• What is being asked: In your copy, leave out all pictures and reproduce every entry exactly.

***

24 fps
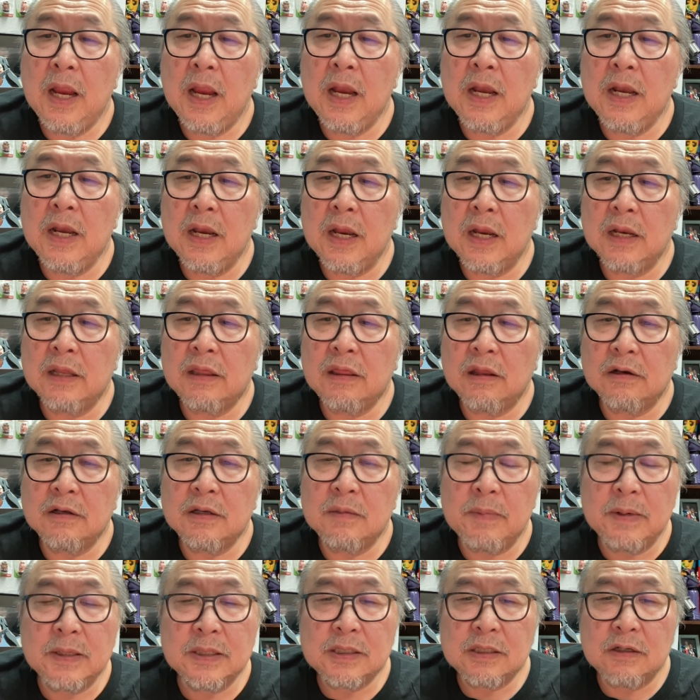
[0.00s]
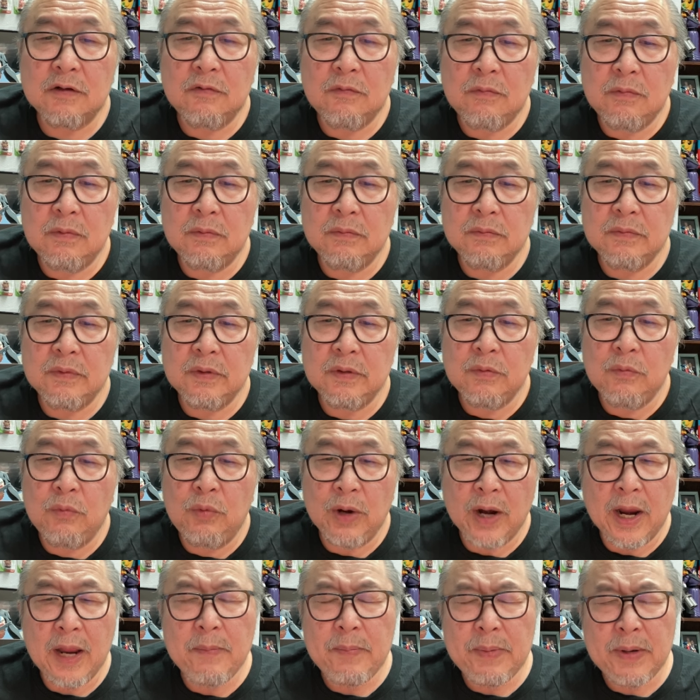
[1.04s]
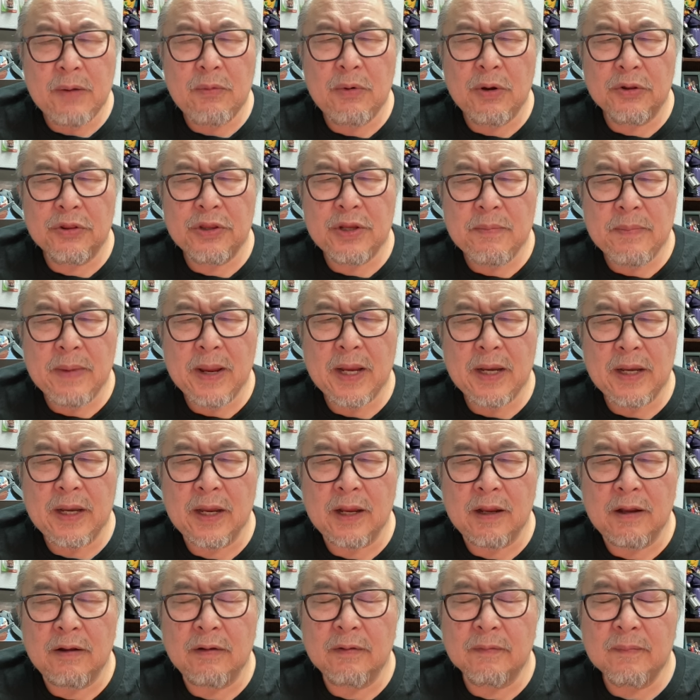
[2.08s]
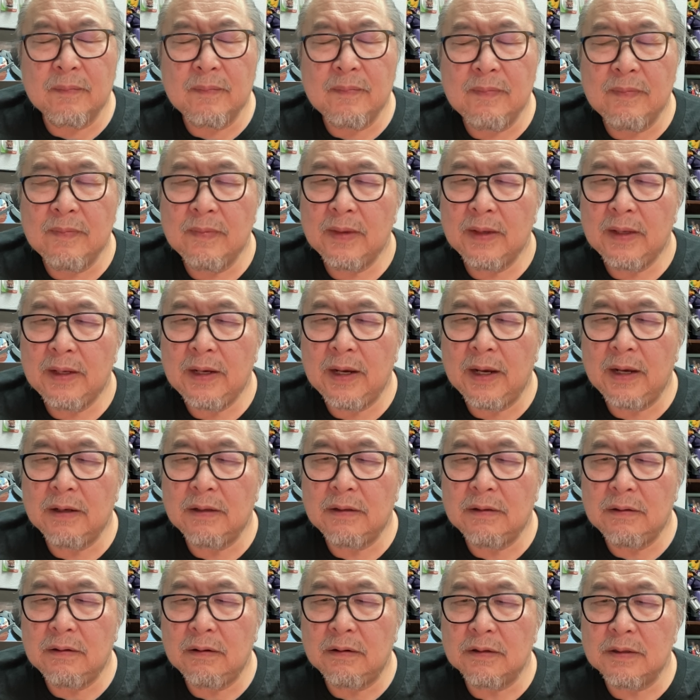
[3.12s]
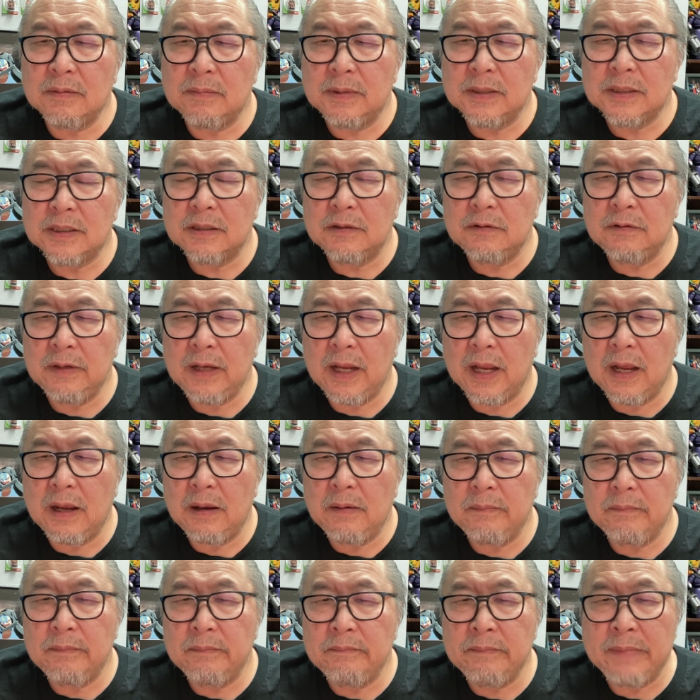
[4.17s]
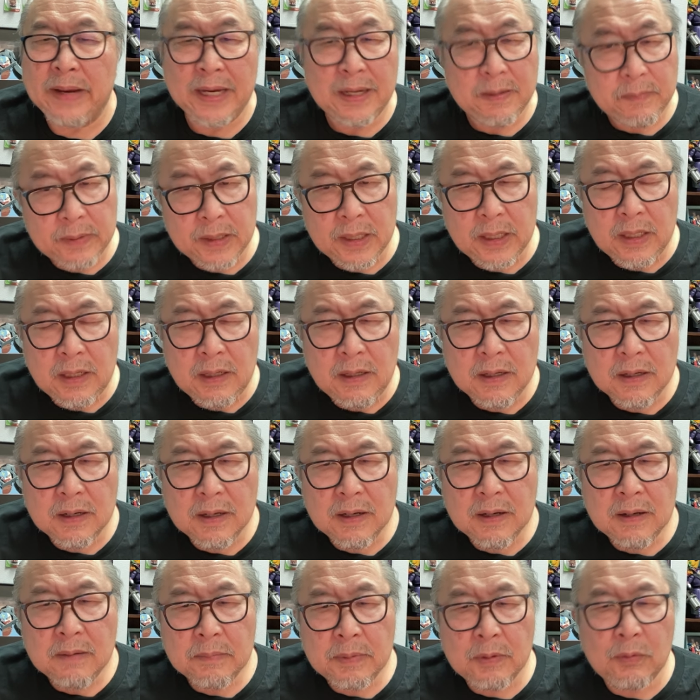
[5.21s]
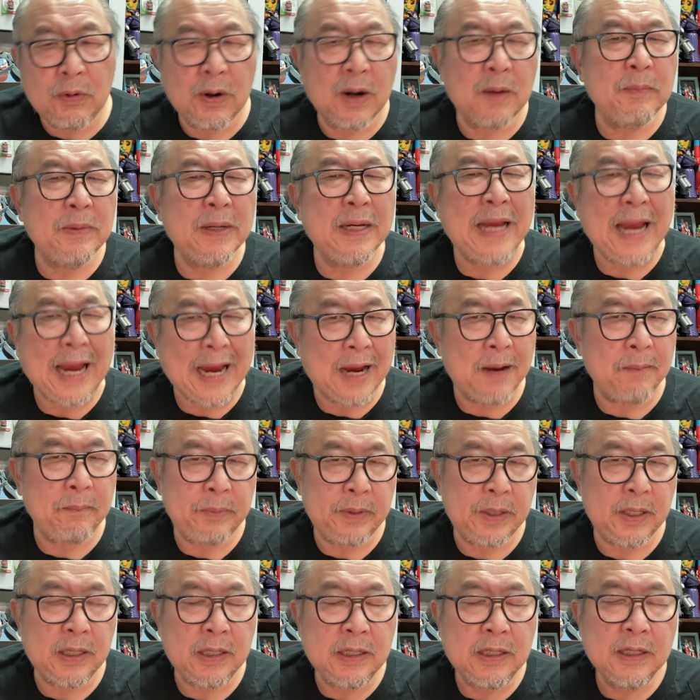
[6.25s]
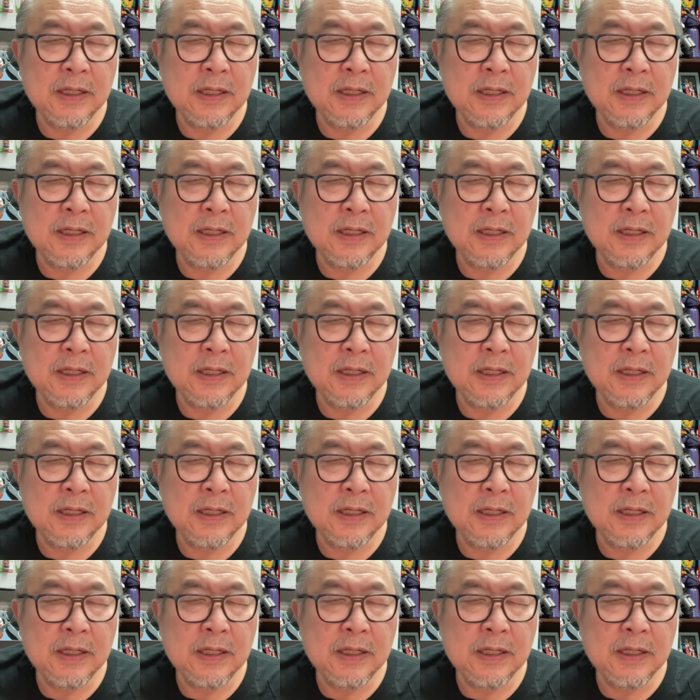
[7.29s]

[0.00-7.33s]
And I thought to myself, would I be a wealthy man now? And I thought to myself, yeah, maybe, but would I be happy?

***

• Response:
24 fps
[0.00s]
[1.04s]
[2.08s]
[3.12s]
[4.17s]
[5.21s]
[6.25s]
[7.29s]

[0.00-7.33s]
And I thought to myself, would I be a wealthy man now? And I thought to myself, yeah, maybe, but would I be happy?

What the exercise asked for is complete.